(Collected data entries)
<<<<

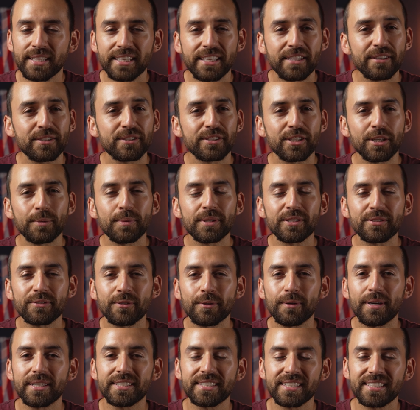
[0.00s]
to thank you so much for
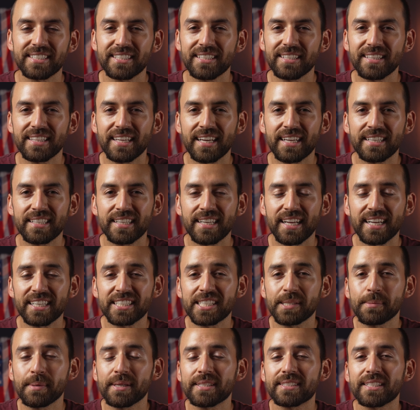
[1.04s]
watching till the end. It
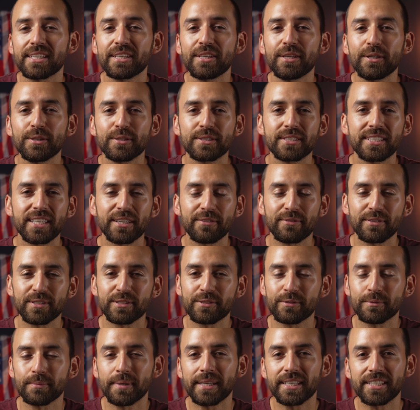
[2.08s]
actually makes a huge difference
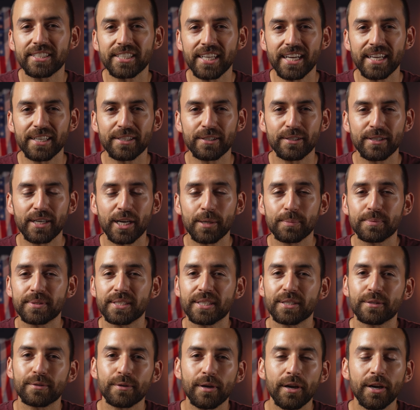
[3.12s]
for my channel, helps
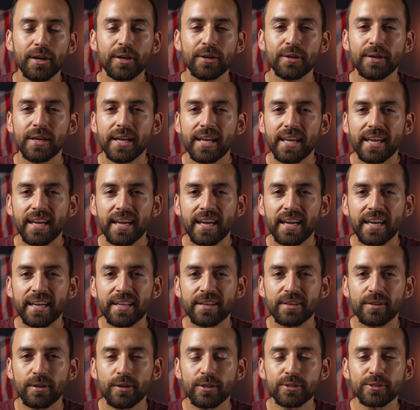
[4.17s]
it grow.
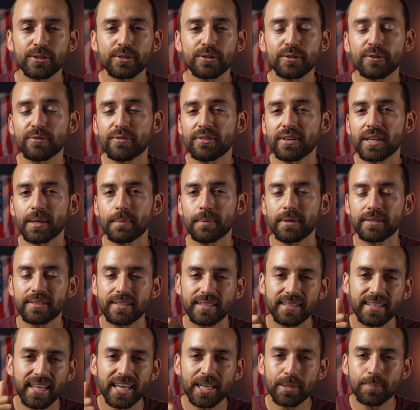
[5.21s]
And also don't forget about the
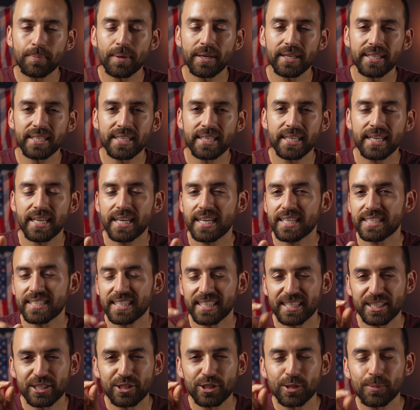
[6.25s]
like button. It's
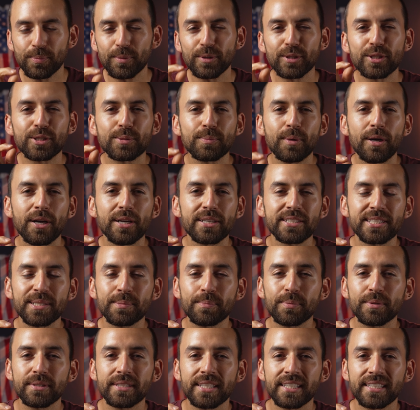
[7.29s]
like a super small,
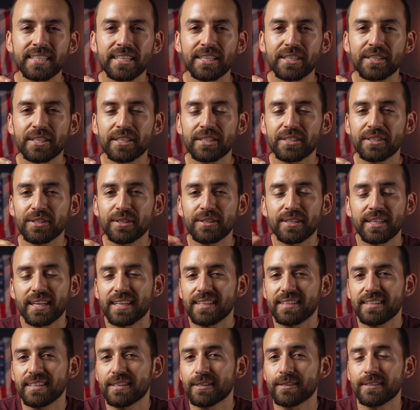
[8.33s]
simple thing that you can do
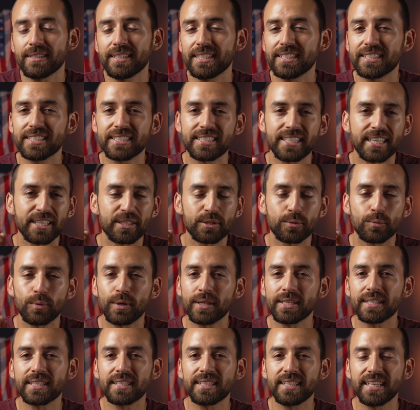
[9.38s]
that literally just takes
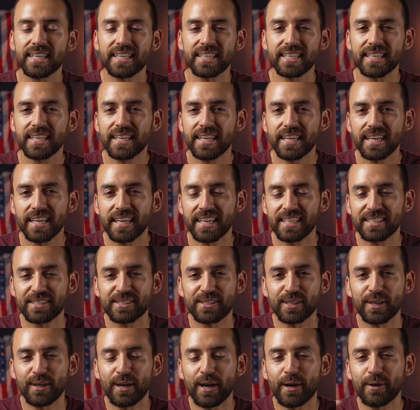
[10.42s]
one click. And
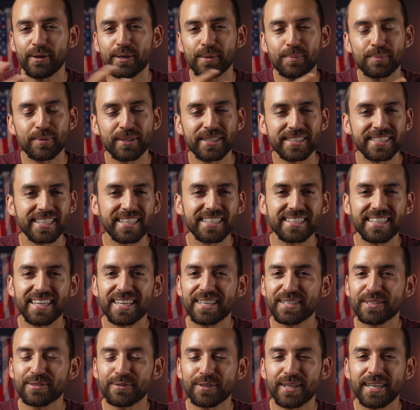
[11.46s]
so I would appreciate
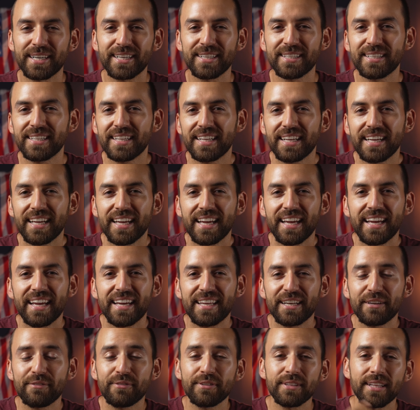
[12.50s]
that as well.
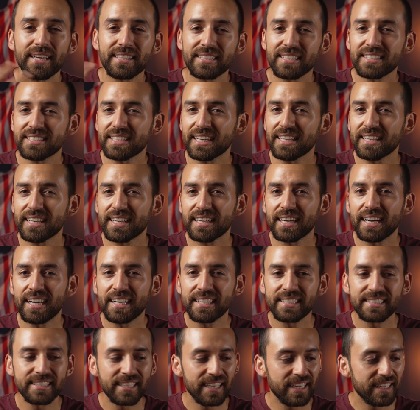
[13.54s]
And if you like this kind of
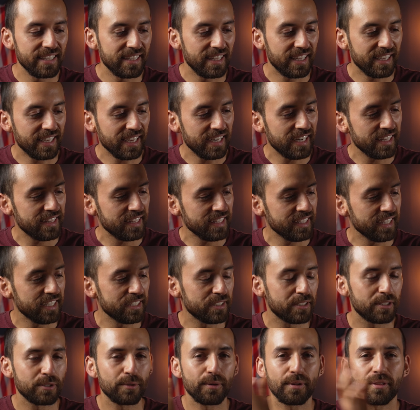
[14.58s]
content, like anything that has to do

>>>>

What the answer needs is every record above, exactly as written, and no pictures.

→ **Exercise answer**
[0.00s]
to thank you so much for
[1.04s]
watching till the end. It
[2.08s]
actually makes a huge difference
[3.12s]
for my channel, helps
[4.17s]
it grow.
[5.21s]
And also don't forget about the
[6.25s]
like button. It's
[7.29s]
like a super small,
[8.33s]
simple thing that you can do
[9.38s]
that literally just takes
[10.42s]
one click. And
[11.46s]
so I would appreciate
[12.50s]
that as well.
[13.54s]
And if you like this kind of
[14.58s]
content, like anything that has to do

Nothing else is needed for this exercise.